I commonly try to appease the borrow checker by changing |a: &mut T| { ... }
into |a: T| -> T { ... }
and I always worried about optimization but it never really bit me so I assumed that the compier was desugaring both into the same code.
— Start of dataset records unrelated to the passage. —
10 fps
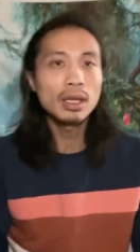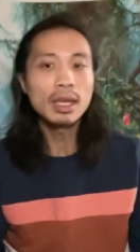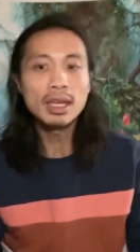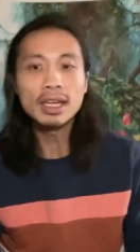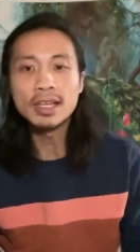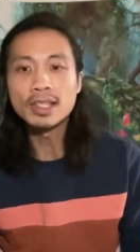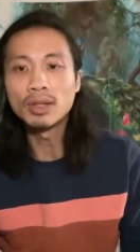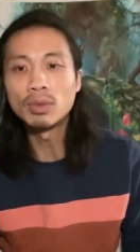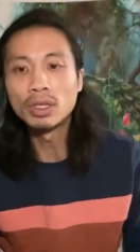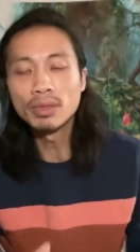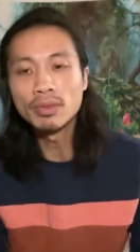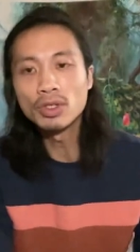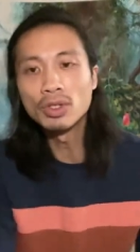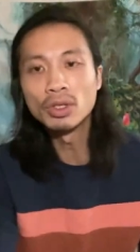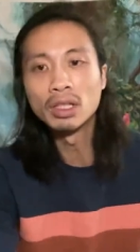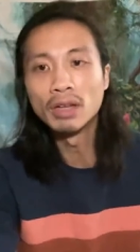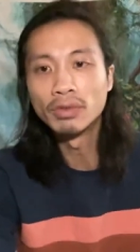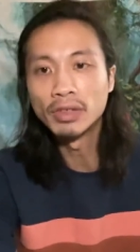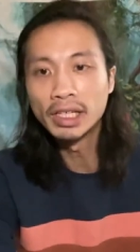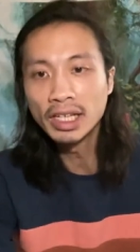Hey guys, uh, welcome to your love
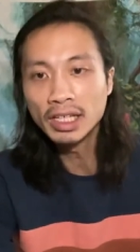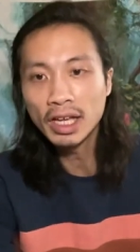reading.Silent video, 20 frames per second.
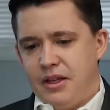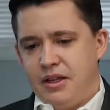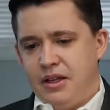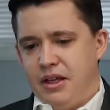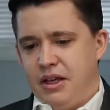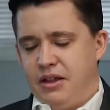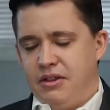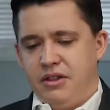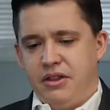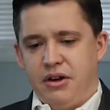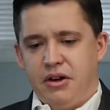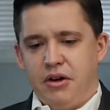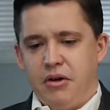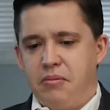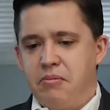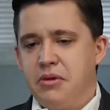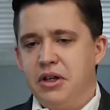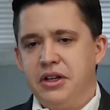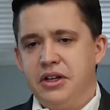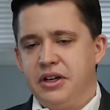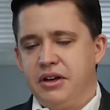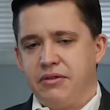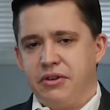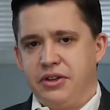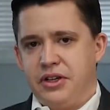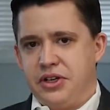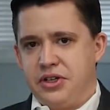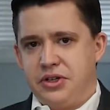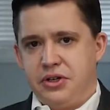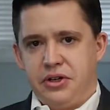There are a million
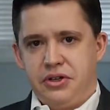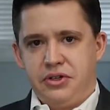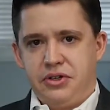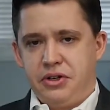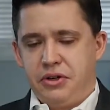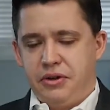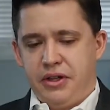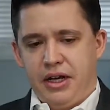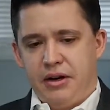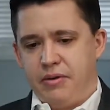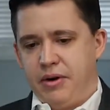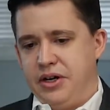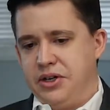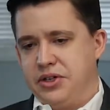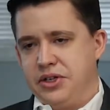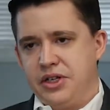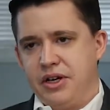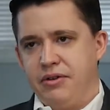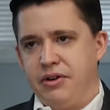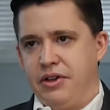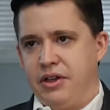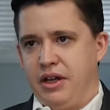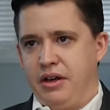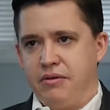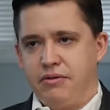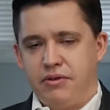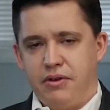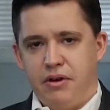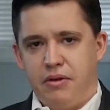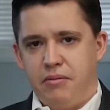different things you can do, and that ranges everything
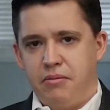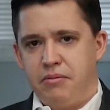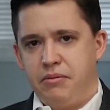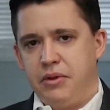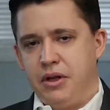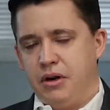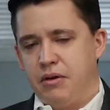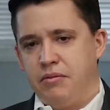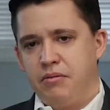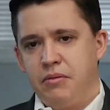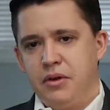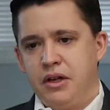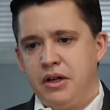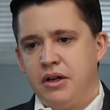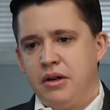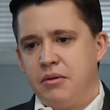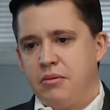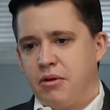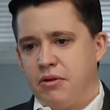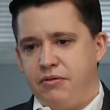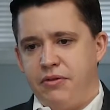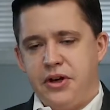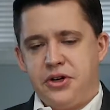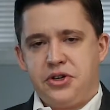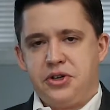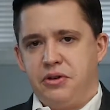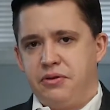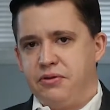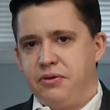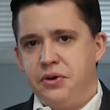from
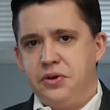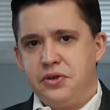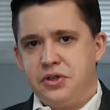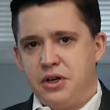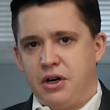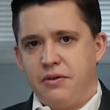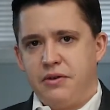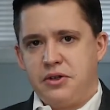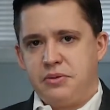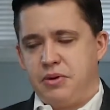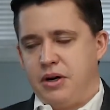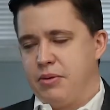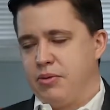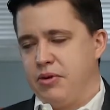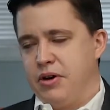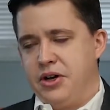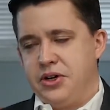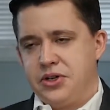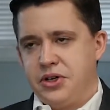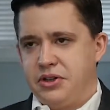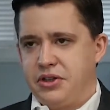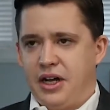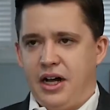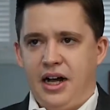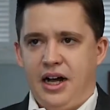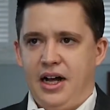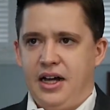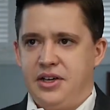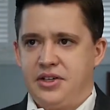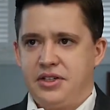professional food service preparation at the
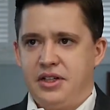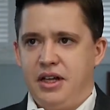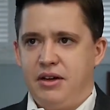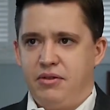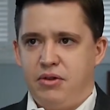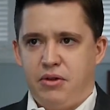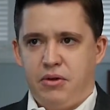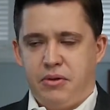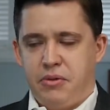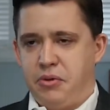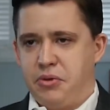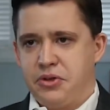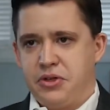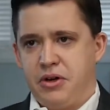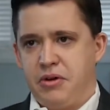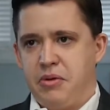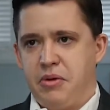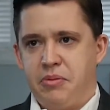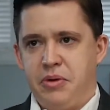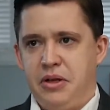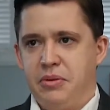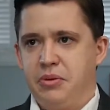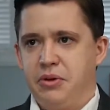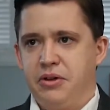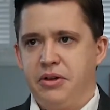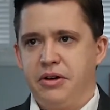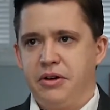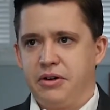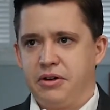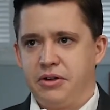highest level, and we're talking about people
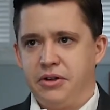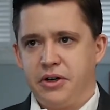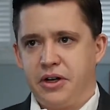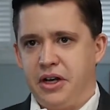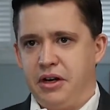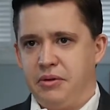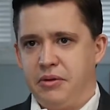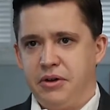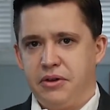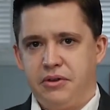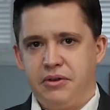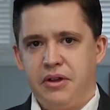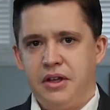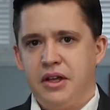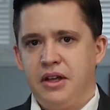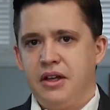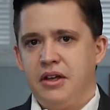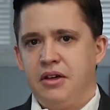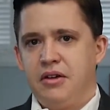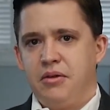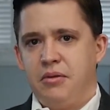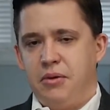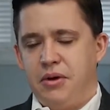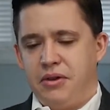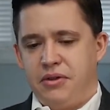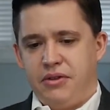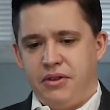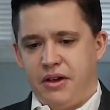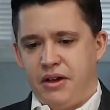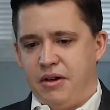that are cooking with
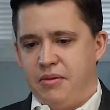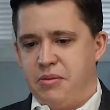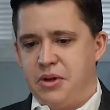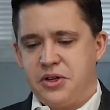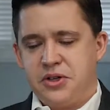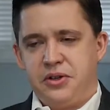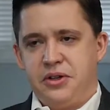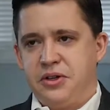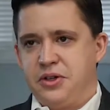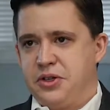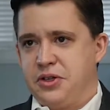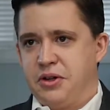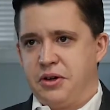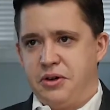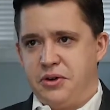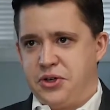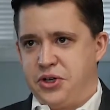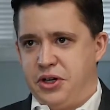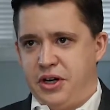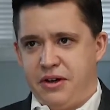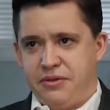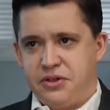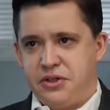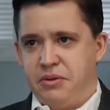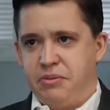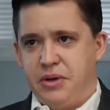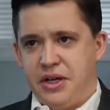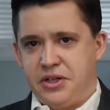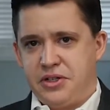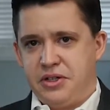Michelin-starred chefs,
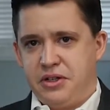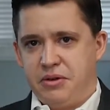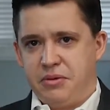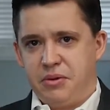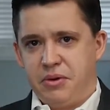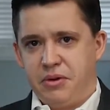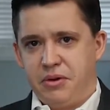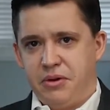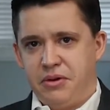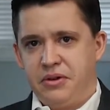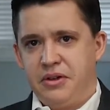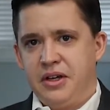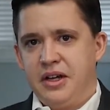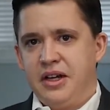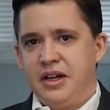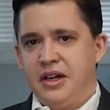the best in the world,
I decided to look into it directly and found out that it actually doesn't so I wanted to ask some opinions and thoughts on an optimization pass that would change the following f
into f_opt
.
#[link(name = "my_c_library")]
extern "C" {
fn cfunc(x: u64) -> bool;
}
type A = [u64; 1024];
// Not only does the compiler not find tail call opts here,
// it can't optimize it into f_opt
fn f(nest: u32, mut a: A) -> A {
if nest > 0 {
// Note: I guess tail call opt should have kicked in here...
f(nest + 1, a)
} else {
a[500] = 30;
a
}
}
// Since A is Copy we can avoid memcpy without chainging the semantics
// if we in-place modify the argument.
#[inline(always)]
fn f_opt(nest: u32, mut a: A) -> A {
fn f(nest: u32, a: &mut A) {
if nest > 0 {
f(nest + 1, a);
} else {
a[500] = 30;
}
}
f(nest, &mut a);
a
}
pub fn main() {
let a = [0; 1024];
let a = f(1000, a);
// let a = f_opt(1000, a);
unsafe { cfunc(a[500]); }
}
To avoid dependence on godbolt (x86):
f_opt
begets simply
example::main:
mov edi, 30
jmp qword ptr [rip + cfunc@GOTPCREL]
while f
compiles into the much longer winded
example::f:
push rbp
push r14
push rbx
mov eax, 8192
call __rust_probestack
sub rsp, rax
mov rax, rdx
mov rbx, rdi
test esi, esi
je .LBB0_1
mov ebp, esi
inc ebp
mov r14, rsp
mov edx, 8192
mov rdi, r14
mov rsi, rax
call qword ptr [rip + memcpy@GOTPCREL]
mov rdi, rbx
mov esi, ebp
mov rdx, r14
call example::f
jmp .LBB0_2
.LBB0_1:
mov qword ptr [rax + 4000], 30
mov edx, 8192
mov rdi, rbx
mov rsi, rax
call qword ptr [rip + memcpy@GOTPCREL]
.LBB0_2:
mov rax, rbx
add rsp, 8192
pop rbx
pop r14
pop rbp
ret
example::main:
push rbx
mov eax, 16384
call __rust_probestack
sub rsp, rax
lea rbx, [rsp + 8192]
mov edx, 8192
mov rdi, rbx
xor esi, esi
call qword ptr [rip + memset@GOTPCREL]
mov rdi, rsp
mov esi, 1000
mov rdx, rbx
call example::f
mov rdi, qword ptr [rsp + 4000]
add rsp, 16384
pop rbx
jmp qword ptr [rip + cfunc@GOTPCREL]
PS. My point is not the missed tail call optimization although it feels vaguely related to my main point. PS2. I would also appreciate some links to related/similar optimization passes that the compiler does.
Thanks